ナウル(Nauru、英語発音 /nɑːˈuːruː/)は、ミクロネシアの南太平洋に位置する主権を持つ島国である。国(通称ナウル)は、ミクロネシアの南太平洋に位置する共和制国家である。面積は約21平方キロメートル(約8平方マイル)と非常に小さく、共和制国家としては世界最小であり、首都のない共和制国家としては世界で唯一の存在である。人口は約1万〜1万1千人(推定)で、バチカン市国、ツバルに次いで3番目に少ない国である。
地理・気候
ナウルはリング状の珊瑚礁が隆起して形成された単一の小さな島で、中央部にはかつてリン酸塩採掘で削られた高原(台地)が広がる。島の周囲は海岸線が短く、内陸にまとまった淡水資源はほとんどない。気候は熱帯の海洋性気候で、年間を通して高温多湿、雨季と乾季がある。海面上昇やサンゴ礁の劣化はナウルにとって重大な環境・生態系上の課題である。
歴史と政治
ナウルは長い間先住民の居住地であり、19世紀末から20世紀中盤にかけて欧米列強の影響下に置かれた。第二次世界大戦後は国連信託統治領としてオーストラリア・ニュージーランド・イギリスの管理下に置かれ、1968年に独立して現在の共和制となった。政府形態は議会制共和制で、議会(Parliament of Nauru)は小規模で定数は少数(19名前後)である。大統領は国家元首かつ政府の長として議会から選出される。近年の大統領にはライオネル・アインギメア、ラッセル・クン、デイヴィッド・アデアンなどがいる。
経済・社会
かつてナウル経済の中心はリン酸塩の採掘と輸出であり、主にオーストラリアにリン酸塩を出荷していた。

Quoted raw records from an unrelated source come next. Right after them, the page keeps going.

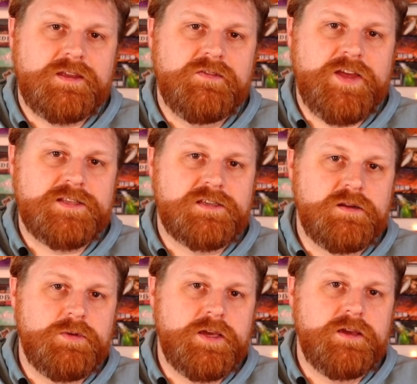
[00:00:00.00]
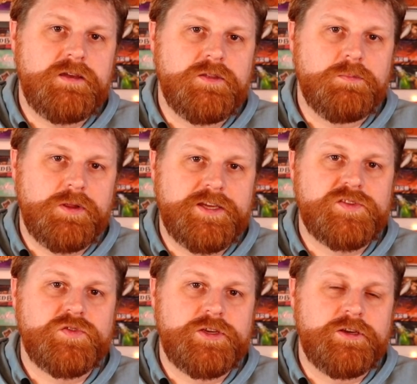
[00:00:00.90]
that's going to be the place
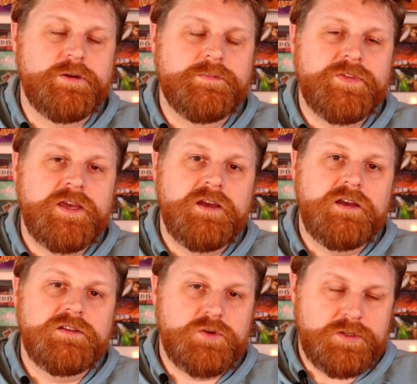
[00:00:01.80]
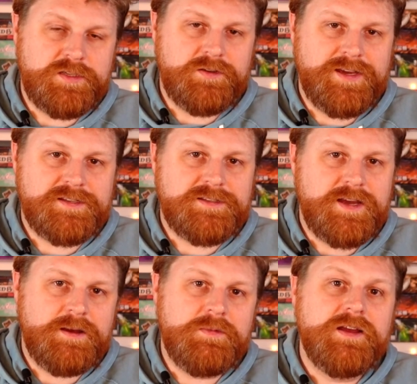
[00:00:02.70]
for you. So until next
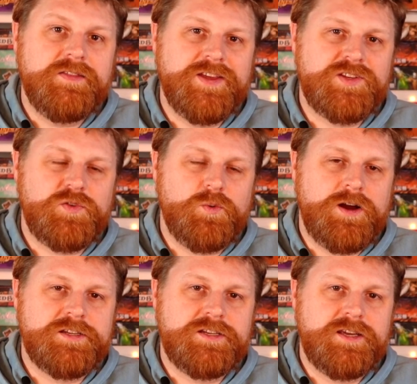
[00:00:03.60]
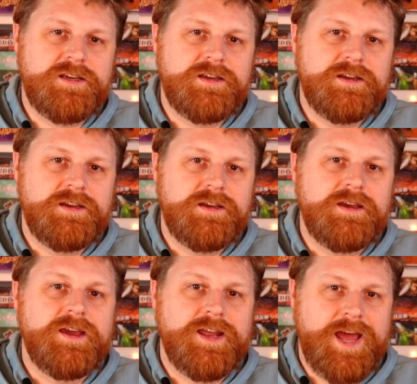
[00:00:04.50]
time, thanks for watching
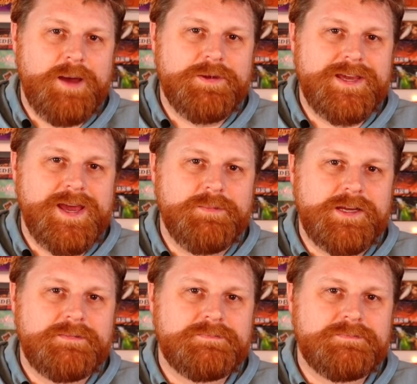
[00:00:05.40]
and happy gaming.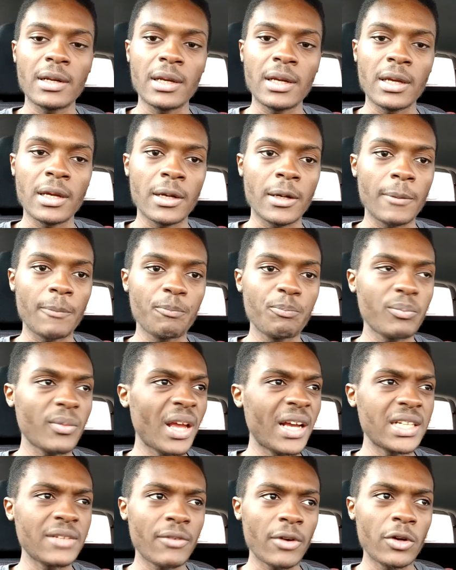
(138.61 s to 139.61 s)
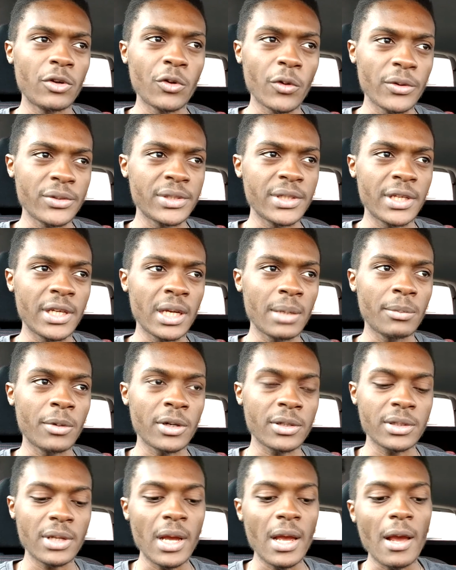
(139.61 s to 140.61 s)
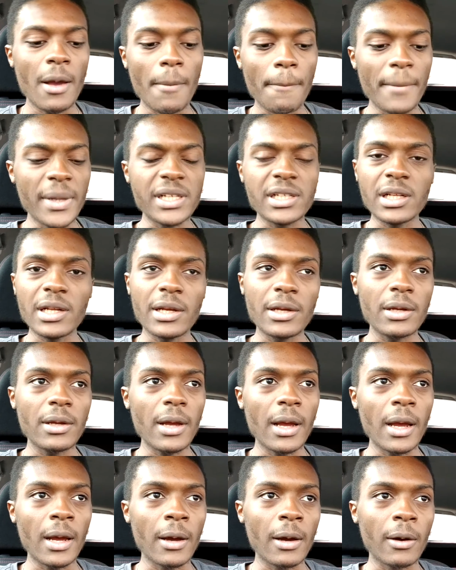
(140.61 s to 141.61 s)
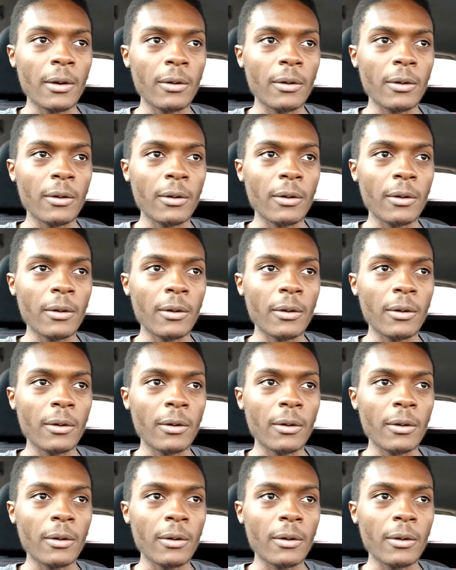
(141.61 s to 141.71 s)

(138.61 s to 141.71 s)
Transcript: a very noisy gearbox, basically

しかし、採掘の長期的な影響で可採資源は枯渇し、島は深刻な環境破壊と土地の劣化に直面している。現在は漁業のライセンス料、国際的な金融サービス(オフショア金融)、観光(規模は小さい)、および過去にはオーストラリアの移民拘留施設の運営受託などで収入を得ている。通貨はオーストラリアドル(AUD)が使われている。
文化・言語・その他の基礎情報
公用語はナウル語と英語で、教育や行政では英語が広く用いられる。住民は主にナウル人(メラネシア系・ミクロネシア系に由来)で、少数の在留外国人もいる。行政の中心機能は島内のヤレン地区(Yaren)に集中しているため、ヤレンが事実上の首都(de facto capital)と見なされることが多い。
- 面積:約21 km²
- 人口:約10,000〜11,000人(推定)
- 通貨:オーストラリアドル(AUD)
- 政治体制:議会制共和制(大統領制)
- 主な課題:資源枯渇と環境再生、気候変動への対策、経済多角化
ナウルは面積や人口の小ささに加え、歴史的に単一資源への依存とその後の環境・経済問題を抱える点で特徴的な国である。一方で、国際的には独自の外交・経済戦略を模索しており、漁業管理や地域協力、環境回復への取り組みが重要な課題となっている。